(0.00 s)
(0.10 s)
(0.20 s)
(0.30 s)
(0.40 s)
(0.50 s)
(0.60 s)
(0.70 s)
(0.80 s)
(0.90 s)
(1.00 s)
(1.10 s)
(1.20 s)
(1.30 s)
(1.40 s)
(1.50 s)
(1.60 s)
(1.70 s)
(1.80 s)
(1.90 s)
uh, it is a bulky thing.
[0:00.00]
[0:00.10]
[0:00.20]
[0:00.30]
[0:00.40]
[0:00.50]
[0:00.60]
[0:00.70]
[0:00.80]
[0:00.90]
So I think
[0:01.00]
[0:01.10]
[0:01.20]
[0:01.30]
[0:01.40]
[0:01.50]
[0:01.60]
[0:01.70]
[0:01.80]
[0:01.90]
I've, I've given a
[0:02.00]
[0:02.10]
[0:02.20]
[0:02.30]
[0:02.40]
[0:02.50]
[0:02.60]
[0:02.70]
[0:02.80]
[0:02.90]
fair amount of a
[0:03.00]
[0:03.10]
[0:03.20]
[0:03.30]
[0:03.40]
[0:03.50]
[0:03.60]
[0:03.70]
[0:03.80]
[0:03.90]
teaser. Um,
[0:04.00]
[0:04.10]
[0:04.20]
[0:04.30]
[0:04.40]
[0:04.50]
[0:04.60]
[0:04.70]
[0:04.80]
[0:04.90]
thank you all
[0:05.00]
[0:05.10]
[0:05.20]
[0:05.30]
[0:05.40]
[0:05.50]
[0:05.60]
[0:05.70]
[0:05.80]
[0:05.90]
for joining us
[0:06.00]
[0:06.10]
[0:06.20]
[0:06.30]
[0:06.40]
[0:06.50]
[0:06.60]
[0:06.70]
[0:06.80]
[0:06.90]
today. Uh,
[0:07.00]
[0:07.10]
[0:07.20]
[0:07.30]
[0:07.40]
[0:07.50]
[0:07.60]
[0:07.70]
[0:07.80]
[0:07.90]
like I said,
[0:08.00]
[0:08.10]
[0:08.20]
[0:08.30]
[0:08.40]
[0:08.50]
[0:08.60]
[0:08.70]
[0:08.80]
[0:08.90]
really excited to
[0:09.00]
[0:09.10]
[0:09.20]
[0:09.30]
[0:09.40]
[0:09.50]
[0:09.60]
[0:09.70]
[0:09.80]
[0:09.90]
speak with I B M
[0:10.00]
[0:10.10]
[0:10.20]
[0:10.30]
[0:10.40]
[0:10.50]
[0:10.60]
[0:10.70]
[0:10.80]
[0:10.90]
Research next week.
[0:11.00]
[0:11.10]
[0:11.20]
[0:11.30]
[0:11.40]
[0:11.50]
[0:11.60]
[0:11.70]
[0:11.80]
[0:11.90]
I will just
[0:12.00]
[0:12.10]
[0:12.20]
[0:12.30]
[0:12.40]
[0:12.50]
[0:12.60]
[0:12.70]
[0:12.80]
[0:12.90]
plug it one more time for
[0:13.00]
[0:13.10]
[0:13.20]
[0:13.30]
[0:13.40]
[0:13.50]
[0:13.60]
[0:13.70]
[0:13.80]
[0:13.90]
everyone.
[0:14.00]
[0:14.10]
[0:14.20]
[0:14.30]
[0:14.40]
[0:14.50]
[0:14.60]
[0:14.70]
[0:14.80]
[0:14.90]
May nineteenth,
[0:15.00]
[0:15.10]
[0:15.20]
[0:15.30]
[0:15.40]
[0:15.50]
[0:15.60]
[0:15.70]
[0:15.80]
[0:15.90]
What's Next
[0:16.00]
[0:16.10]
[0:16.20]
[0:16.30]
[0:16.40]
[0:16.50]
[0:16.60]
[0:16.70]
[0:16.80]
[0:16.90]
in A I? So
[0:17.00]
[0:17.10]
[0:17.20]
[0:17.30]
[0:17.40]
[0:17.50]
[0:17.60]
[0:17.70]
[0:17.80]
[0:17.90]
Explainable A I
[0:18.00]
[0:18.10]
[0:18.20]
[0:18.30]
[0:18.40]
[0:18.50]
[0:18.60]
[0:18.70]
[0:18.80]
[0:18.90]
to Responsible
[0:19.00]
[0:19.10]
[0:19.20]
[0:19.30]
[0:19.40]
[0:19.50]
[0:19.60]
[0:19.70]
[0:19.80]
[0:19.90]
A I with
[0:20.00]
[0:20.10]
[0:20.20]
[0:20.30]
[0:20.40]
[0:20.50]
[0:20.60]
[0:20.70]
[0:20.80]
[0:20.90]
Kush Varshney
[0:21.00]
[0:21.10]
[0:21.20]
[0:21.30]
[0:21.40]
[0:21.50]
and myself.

┄┄┄┄┄┄

WHAT THE EXERCISE ASKS: Once you have read the records above, set each one down again exactly.

EXERCISE ANSWER:
(0.00 s)
(0.10 s)
(0.20 s)
(0.30 s)
(0.40 s)
(0.50 s)
(0.60 s)
(0.70 s)
(0.80 s)
(0.90 s)
(1.00 s)
(1.10 s)
(1.20 s)
(1.30 s)
(1.40 s)
(1.50 s)
(1.60 s)
(1.70 s)
(1.80 s)
(1.90 s)
uh, it is a bulky thing.
[0:00.00]
[0:00.10]
[0:00.20]
[0:00.30]
[0:00.40]
[0:00.50]
[0:00.60]
[0:00.70]
[0:00.80]
[0:00.90]
So I think
[0:01.00]
[0:01.10]
[0:01.20]
[0:01.30]
[0:01.40]
[0:01.50]
[0:01.60]
[0:01.70]
[0:01.80]
[0:01.90]
I've, I've given a
[0:02.00]
[0:02.10]
[0:02.20]
[0:02.30]
[0:02.40]
[0:02.50]
[0:02.60]
[0:02.70]
[0:02.80]
[0:02.90]
fair amount of a
[0:03.00]
[0:03.10]
[0:03.20]
[0:03.30]
[0:03.40]
[0:03.50]
[0:03.60]
[0:03.70]
[0:03.80]
[0:03.90]
teaser. Um,
[0:04.00]
[0:04.10]
[0:04.20]
[0:04.30]
[0:04.40]
[0:04.50]
[0:04.60]
[0:04.70]
[0:04.80]
[0:04.90]
thank you all
[0:05.00]
[0:05.10]
[0:05.20]
[0:05.30]
[0:05.40]
[0:05.50]
[0:05.60]
[0:05.70]
[0:05.80]
[0:05.90]
for joining us
[0:06.00]
[0:06.10]
[0:06.20]
[0:06.30]
[0:06.40]
[0:06.50]
[0:06.60]
[0:06.70]
[0:06.80]
[0:06.90]
today. Uh,
[0:07.00]
[0:07.10]
[0:07.20]
[0:07.30]
[0:07.40]
[0:07.50]
[0:07.60]
[0:07.70]
[0:07.80]
[0:07.90]
like I said,
[0:08.00]
[0:08.10]
[0:08.20]
[0:08.30]
[0:08.40]
[0:08.50]
[0:08.60]
[0:08.70]
[0:08.80]
[0:08.90]
really excited to
[0:09.00]
[0:09.10]
[0:09.20]
[0:09.30]
[0:09.40]
[0:09.50]
[0:09.60]
[0:09.70]
[0:09.80]
[0:09.90]
speak with I B M
[0:10.00]
[0:10.10]
[0:10.20]
[0:10.30]
[0:10.40]
[0:10.50]
[0:10.60]
[0:10.70]
[0:10.80]
[0:10.90]
Research next week.
[0:11.00]
[0:11.10]
[0:11.20]
[0:11.30]
[0:11.40]
[0:11.50]
[0:11.60]
[0:11.70]
[0:11.80]
[0:11.90]
I will just
[0:12.00]
[0:12.10]
[0:12.20]
[0:12.30]
[0:12.40]
[0:12.50]
[0:12.60]
[0:12.70]
[0:12.80]
[0:12.90]
plug it one more time for
[0:13.00]
[0:13.10]
[0:13.20]
[0:13.30]
[0:13.40]
[0:13.50]
[0:13.60]
[0:13.70]
[0:13.80]
[0:13.90]
everyone.
[0:14.00]
[0:14.10]
[0:14.20]
[0:14.30]
[0:14.40]
[0:14.50]
[0:14.60]
[0:14.70]
[0:14.80]
[0:14.90]
May nineteenth,
[0:15.00]
[0:15.10]
[0:15.20]
[0:15.30]
[0:15.40]
[0:15.50]
[0:15.60]
[0:15.70]
[0:15.80]
[0:15.90]
What's Next
[0:16.00]
[0:16.10]
[0:16.20]
[0:16.30]
[0:16.40]
[0:16.50]
[0:16.60]
[0:16.70]
[0:16.80]
[0:16.90]
in A I? So
[0:17.00]
[0:17.10]
[0:17.20]
[0:17.30]
[0:17.40]
[0:17.50]
[0:17.60]
[0:17.70]
[0:17.80]
[0:17.90]
Explainable A I
[0:18.00]
[0:18.10]
[0:18.20]
[0:18.30]
[0:18.40]
[0:18.50]
[0:18.60]
[0:18.70]
[0:18.80]
[0:18.90]
to Responsible
[0:19.00]
[0:19.10]
[0:19.20]
[0:19.30]
[0:19.40]
[0:19.50]
[0:19.60]
[0:19.70]
[0:19.80]
[0:19.90]
A I with
[0:20.00]
[0:20.10]
[0:20.20]
[0:20.30]
[0:20.40]
[0:20.50]
[0:20.60]
[0:20.70]
[0:20.80]
[0:20.90]
Kush Varshney
[0:21.00]
[0:21.10]
[0:21.20]
[0:21.30]
[0:21.40]
[0:21.50]
and myself.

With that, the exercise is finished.